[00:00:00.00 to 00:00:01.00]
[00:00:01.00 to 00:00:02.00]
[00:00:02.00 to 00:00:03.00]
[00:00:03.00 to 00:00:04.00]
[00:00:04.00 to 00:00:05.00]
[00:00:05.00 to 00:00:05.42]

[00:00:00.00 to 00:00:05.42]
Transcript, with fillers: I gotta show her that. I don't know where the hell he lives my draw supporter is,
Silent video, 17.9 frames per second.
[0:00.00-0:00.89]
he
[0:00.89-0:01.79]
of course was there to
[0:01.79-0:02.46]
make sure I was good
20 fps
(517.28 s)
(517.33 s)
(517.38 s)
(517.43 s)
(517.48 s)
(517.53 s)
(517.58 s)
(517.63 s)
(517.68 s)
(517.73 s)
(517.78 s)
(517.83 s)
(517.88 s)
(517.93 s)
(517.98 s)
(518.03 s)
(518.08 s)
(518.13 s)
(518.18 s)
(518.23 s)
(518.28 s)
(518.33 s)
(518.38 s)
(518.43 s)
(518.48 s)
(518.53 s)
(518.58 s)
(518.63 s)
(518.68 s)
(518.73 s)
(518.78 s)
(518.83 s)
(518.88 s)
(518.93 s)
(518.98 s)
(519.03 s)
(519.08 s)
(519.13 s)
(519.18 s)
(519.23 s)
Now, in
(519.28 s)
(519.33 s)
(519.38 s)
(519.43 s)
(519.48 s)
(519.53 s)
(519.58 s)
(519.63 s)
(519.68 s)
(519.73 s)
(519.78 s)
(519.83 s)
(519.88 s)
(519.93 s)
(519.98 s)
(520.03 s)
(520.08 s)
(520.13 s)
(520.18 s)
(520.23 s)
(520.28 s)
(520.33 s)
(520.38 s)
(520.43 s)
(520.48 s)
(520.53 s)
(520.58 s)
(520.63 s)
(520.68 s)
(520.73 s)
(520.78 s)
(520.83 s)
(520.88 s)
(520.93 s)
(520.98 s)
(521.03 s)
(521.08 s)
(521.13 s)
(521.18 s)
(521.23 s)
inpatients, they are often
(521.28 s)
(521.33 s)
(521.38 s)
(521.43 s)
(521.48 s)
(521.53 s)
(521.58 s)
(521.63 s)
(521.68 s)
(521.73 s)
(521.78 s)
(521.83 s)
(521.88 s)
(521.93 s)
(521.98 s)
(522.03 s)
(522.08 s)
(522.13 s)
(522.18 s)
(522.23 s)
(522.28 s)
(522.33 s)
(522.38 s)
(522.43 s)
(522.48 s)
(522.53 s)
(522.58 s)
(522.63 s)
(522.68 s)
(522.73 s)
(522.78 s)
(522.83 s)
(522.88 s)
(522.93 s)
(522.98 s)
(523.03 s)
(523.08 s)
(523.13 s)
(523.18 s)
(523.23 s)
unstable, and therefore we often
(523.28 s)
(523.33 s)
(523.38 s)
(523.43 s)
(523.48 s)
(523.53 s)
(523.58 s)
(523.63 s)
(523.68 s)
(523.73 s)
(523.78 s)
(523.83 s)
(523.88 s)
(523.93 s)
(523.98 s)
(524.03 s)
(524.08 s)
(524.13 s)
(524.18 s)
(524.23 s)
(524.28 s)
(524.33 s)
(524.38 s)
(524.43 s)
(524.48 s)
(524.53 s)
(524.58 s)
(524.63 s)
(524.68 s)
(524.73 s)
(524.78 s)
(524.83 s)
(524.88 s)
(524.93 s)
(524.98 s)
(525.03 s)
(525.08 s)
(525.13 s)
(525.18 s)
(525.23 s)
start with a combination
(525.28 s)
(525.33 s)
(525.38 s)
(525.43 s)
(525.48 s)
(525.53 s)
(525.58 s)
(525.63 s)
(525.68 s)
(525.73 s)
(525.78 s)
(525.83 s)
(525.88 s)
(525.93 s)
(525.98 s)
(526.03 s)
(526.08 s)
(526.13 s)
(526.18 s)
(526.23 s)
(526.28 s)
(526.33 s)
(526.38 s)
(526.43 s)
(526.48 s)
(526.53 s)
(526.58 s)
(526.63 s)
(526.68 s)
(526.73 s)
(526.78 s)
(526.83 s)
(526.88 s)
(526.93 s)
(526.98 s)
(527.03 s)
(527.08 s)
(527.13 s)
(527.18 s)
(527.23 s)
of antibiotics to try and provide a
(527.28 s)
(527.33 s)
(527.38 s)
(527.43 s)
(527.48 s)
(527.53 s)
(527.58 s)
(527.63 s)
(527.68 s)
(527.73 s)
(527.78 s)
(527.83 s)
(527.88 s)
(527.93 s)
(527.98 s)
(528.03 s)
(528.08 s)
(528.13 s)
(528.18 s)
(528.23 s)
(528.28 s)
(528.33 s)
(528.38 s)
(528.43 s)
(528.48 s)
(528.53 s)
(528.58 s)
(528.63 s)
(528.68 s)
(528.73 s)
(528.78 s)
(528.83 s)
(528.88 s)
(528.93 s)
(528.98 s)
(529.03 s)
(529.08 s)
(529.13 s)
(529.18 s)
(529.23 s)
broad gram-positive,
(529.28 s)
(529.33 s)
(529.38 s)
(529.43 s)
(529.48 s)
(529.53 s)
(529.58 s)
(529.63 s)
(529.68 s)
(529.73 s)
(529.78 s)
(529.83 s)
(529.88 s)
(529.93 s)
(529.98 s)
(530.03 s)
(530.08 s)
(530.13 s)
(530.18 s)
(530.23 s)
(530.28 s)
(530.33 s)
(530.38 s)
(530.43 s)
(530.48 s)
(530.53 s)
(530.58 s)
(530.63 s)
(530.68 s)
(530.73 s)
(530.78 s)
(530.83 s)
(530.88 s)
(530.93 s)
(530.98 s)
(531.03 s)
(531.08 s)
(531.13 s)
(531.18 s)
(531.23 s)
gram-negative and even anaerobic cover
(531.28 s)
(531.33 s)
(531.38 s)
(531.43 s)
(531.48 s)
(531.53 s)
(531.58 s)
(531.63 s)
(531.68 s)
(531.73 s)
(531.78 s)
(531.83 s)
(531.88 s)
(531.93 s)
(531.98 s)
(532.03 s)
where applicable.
====
**Exercise objective:** The full listing above should be returned exactly as supplied.

**Reply:**
[00:00:00.00 to 00:00:01.00]
[00:00:01.00 to 00:00:02.00]
[00:00:02.00 to 00:00:03.00]
[00:00:03.00 to 00:00:04.00]
[00:00:04.00 to 00:00:05.00]
[00:00:05.00 to 00:00:05.42]

[00:00:00.00 to 00:00:05.42]
Transcript, with fillers: I gotta show her that. I don't know where the hell he lives my draw supporter is,
Silent video, 17.9 frames per second.
[0:00.00-0:00.89]
he
[0:00.89-0:01.79]
of course was there to
[0:01.79-0:02.46]
make sure I was good
20 fps
(517.28 s)
(517.33 s)
(517.38 s)
(517.43 s)
(517.48 s)
(517.53 s)
(517.58 s)
(517.63 s)
(517.68 s)
(517.73 s)
(517.78 s)
(517.83 s)
(517.88 s)
(517.93 s)
(517.98 s)
(518.03 s)
(518.08 s)
(518.13 s)
(518.18 s)
(518.23 s)
(518.28 s)
(518.33 s)
(518.38 s)
(518.43 s)
(518.48 s)
(518.53 s)
(518.58 s)
(518.63 s)
(518.68 s)
(518.73 s)
(518.78 s)
(518.83 s)
(518.88 s)
(518.93 s)
(518.98 s)
(519.03 s)
(519.08 s)
(519.13 s)
(519.18 s)
(519.23 s)
Now, in
(519.28 s)
(519.33 s)
(519.38 s)
(519.43 s)
(519.48 s)
(519.53 s)
(519.58 s)
(519.63 s)
(519.68 s)
(519.73 s)
(519.78 s)
(519.83 s)
(519.88 s)
(519.93 s)
(519.98 s)
(520.03 s)
(520.08 s)
(520.13 s)
(520.18 s)
(520.23 s)
(520.28 s)
(520.33 s)
(520.38 s)
(520.43 s)
(520.48 s)
(520.53 s)
(520.58 s)
(520.63 s)
(520.68 s)
(520.73 s)
(520.78 s)
(520.83 s)
(520.88 s)
(520.93 s)
(520.98 s)
(521.03 s)
(521.08 s)
(521.13 s)
(521.18 s)
(521.23 s)
inpatients, they are often
(521.28 s)
(521.33 s)
(521.38 s)
(521.43 s)
(521.48 s)
(521.53 s)
(521.58 s)
(521.63 s)
(521.68 s)
(521.73 s)
(521.78 s)
(521.83 s)
(521.88 s)
(521.93 s)
(521.98 s)
(522.03 s)
(522.08 s)
(522.13 s)
(522.18 s)
(522.23 s)
(522.28 s)
(522.33 s)
(522.38 s)
(522.43 s)
(522.48 s)
(522.53 s)
(522.58 s)
(522.63 s)
(522.68 s)
(522.73 s)
(522.78 s)
(522.83 s)
(522.88 s)
(522.93 s)
(522.98 s)
(523.03 s)
(523.08 s)
(523.13 s)
(523.18 s)
(523.23 s)
unstable, and therefore we often
(523.28 s)
(523.33 s)
(523.38 s)
(523.43 s)
(523.48 s)
(523.53 s)
(523.58 s)
(523.63 s)
(523.68 s)
(523.73 s)
(523.78 s)
(523.83 s)
(523.88 s)
(523.93 s)
(523.98 s)
(524.03 s)
(524.08 s)
(524.13 s)
(524.18 s)
(524.23 s)
(524.28 s)
(524.33 s)
(524.38 s)
(524.43 s)
(524.48 s)
(524.53 s)
(524.58 s)
(524.63 s)
(524.68 s)
(524.73 s)
(524.78 s)
(524.83 s)
(524.88 s)
(524.93 s)
(524.98 s)
(525.03 s)
(525.08 s)
(525.13 s)
(525.18 s)
(525.23 s)
start with a combination
(525.28 s)
(525.33 s)
(525.38 s)
(525.43 s)
(525.48 s)
(525.53 s)
(525.58 s)
(525.63 s)
(525.68 s)
(525.73 s)
(525.78 s)
(525.83 s)
(525.88 s)
(525.93 s)
(525.98 s)
(526.03 s)
(526.08 s)
(526.13 s)
(526.18 s)
(526.23 s)
(526.28 s)
(526.33 s)
(526.38 s)
(526.43 s)
(526.48 s)
(526.53 s)
(526.58 s)
(526.63 s)
(526.68 s)
(526.73 s)
(526.78 s)
(526.83 s)
(526.88 s)
(526.93 s)
(526.98 s)
(527.03 s)
(527.08 s)
(527.13 s)
(527.18 s)
(527.23 s)
of antibiotics to try and provide a
(527.28 s)
(527.33 s)
(527.38 s)
(527.43 s)
(527.48 s)
(527.53 s)
(527.58 s)
(527.63 s)
(527.68 s)
(527.73 s)
(527.78 s)
(527.83 s)
(527.88 s)
(527.93 s)
(527.98 s)
(528.03 s)
(528.08 s)
(528.13 s)
(528.18 s)
(528.23 s)
(528.28 s)
(528.33 s)
(528.38 s)
(528.43 s)
(528.48 s)
(528.53 s)
(528.58 s)
(528.63 s)
(528.68 s)
(528.73 s)
(528.78 s)
(528.83 s)
(528.88 s)
(528.93 s)
(528.98 s)
(529.03 s)
(529.08 s)
(529.13 s)
(529.18 s)
(529.23 s)
broad gram-positive,
(529.28 s)
(529.33 s)
(529.38 s)
(529.43 s)
(529.48 s)
(529.53 s)
(529.58 s)
(529.63 s)
(529.68 s)
(529.73 s)
(529.78 s)
(529.83 s)
(529.88 s)
(529.93 s)
(529.98 s)
(530.03 s)
(530.08 s)
(530.13 s)
(530.18 s)
(530.23 s)
(530.28 s)
(530.33 s)
(530.38 s)
(530.43 s)
(530.48 s)
(530.53 s)
(530.58 s)
(530.63 s)
(530.68 s)
(530.73 s)
(530.78 s)
(530.83 s)
(530.88 s)
(530.93 s)
(530.98 s)
(531.03 s)
(531.08 s)
(531.13 s)
(531.18 s)
(531.23 s)
gram-negative and even anaerobic cover
(531.28 s)
(531.33 s)
(531.38 s)
(531.43 s)
(531.48 s)
(531.53 s)
(531.58 s)
(531.63 s)
(531.68 s)
(531.73 s)
(531.78 s)
(531.83 s)
(531.88 s)
(531.93 s)
(531.98 s)
(532.03 s)
where applicable.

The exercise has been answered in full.